**Goal of the exercise**
Where an entry contains a picture, skip the picture and write out everything else exactly.

**Supplied data**

......

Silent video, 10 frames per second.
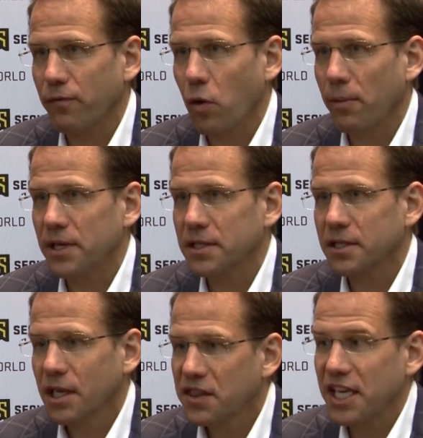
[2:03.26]

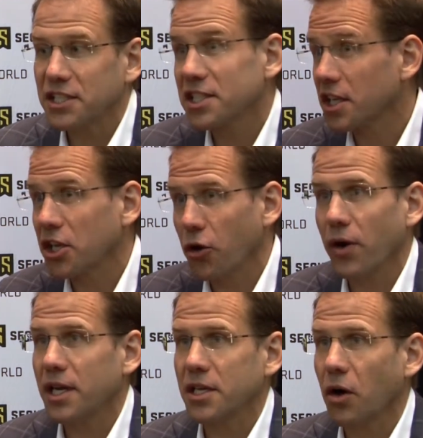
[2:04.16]
performance, then
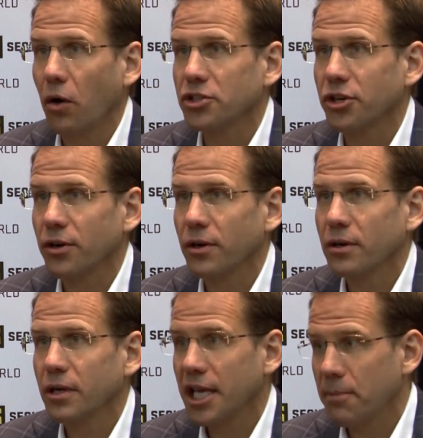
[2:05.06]
security culture
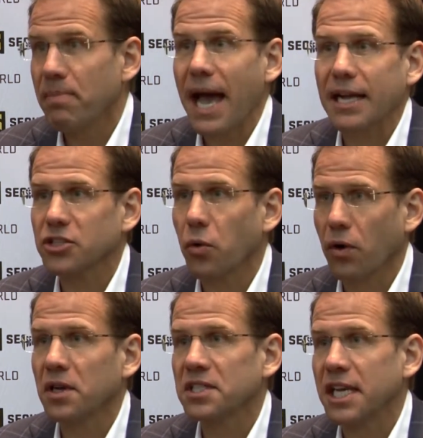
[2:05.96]
impacts
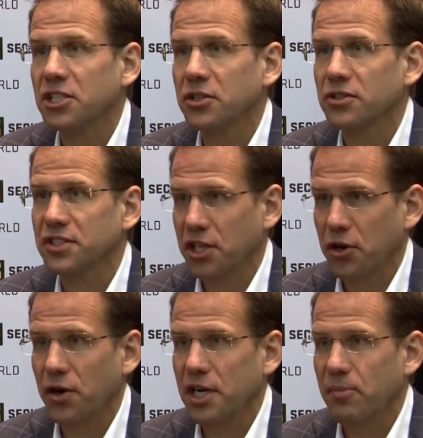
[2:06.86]
organizational
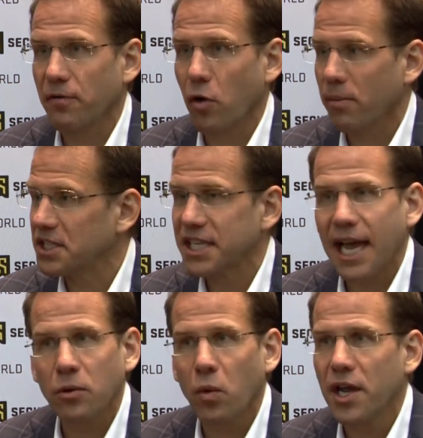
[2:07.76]
security performance.
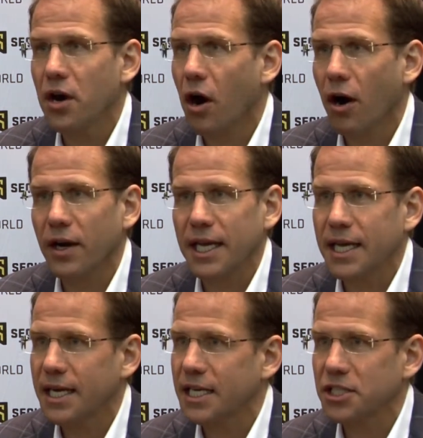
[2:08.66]
And we are
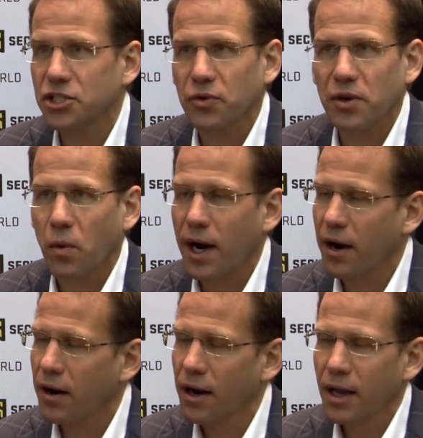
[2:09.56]
in an industry
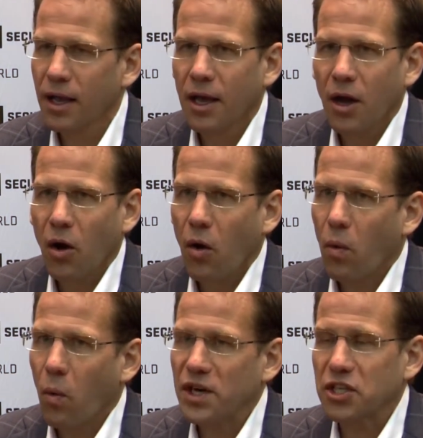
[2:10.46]
where
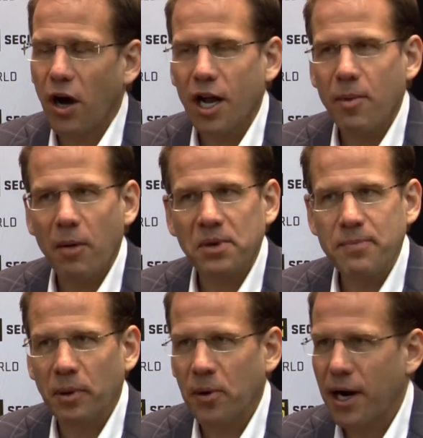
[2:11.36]
we talk about
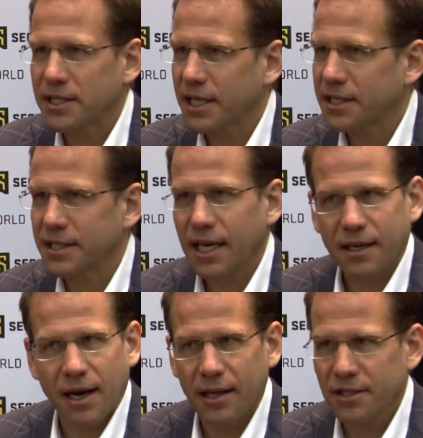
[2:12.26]
people, process, and
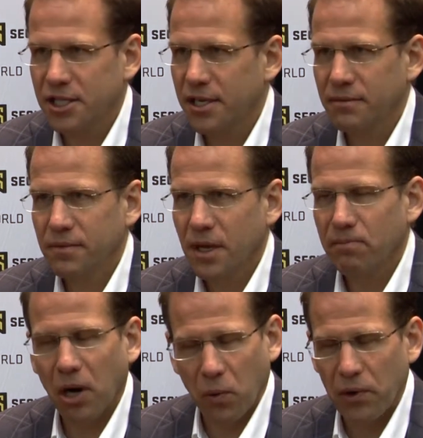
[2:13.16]
technology,
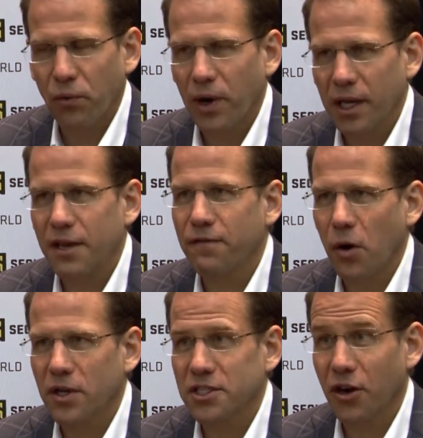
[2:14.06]
but we really
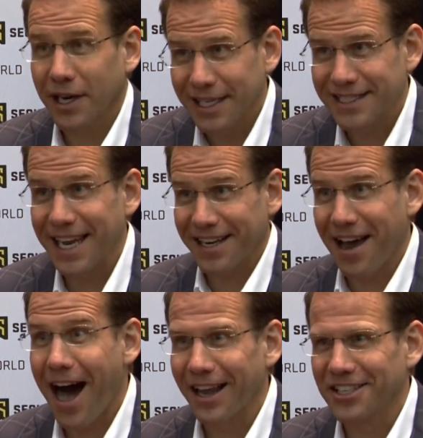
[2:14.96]
focus on
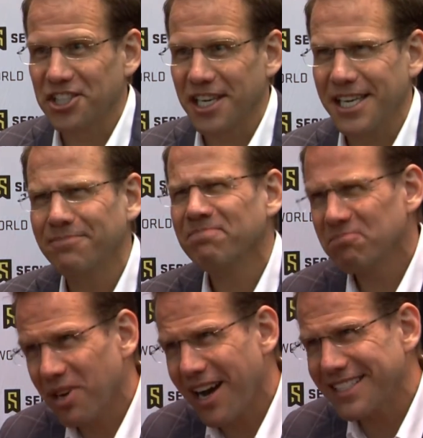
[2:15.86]
technology,
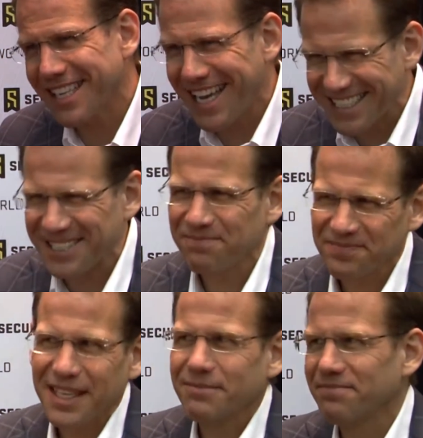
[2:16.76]
process,
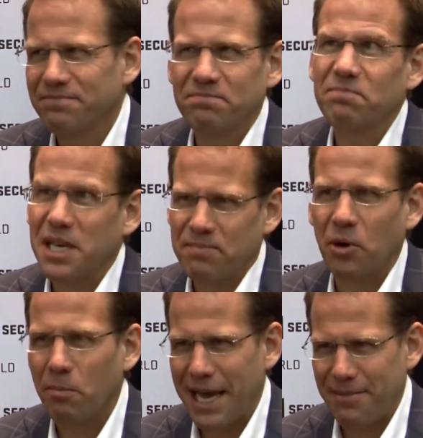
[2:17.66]

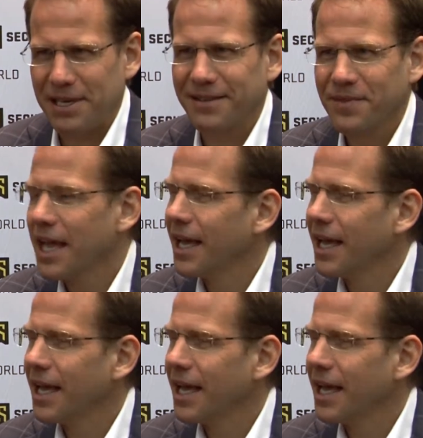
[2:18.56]
people maybe.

......

**Finished exercise**
Silent video, 10 frames per second.
[2:03.26]

[2:04.16]
performance, then
[2:05.06]
security culture
[2:05.96]
impacts
[2:06.86]
organizational
[2:07.76]
security performance.
[2:08.66]
And we are
[2:09.56]
in an industry
[2:10.46]
where
[2:11.36]
we talk about
[2:12.26]
people, process, and
[2:13.16]
technology,
[2:14.06]
but we really
[2:14.96]
focus on
[2:15.86]
technology,
[2:16.76]
process,
[2:17.66]

[2:18.56]
people maybe.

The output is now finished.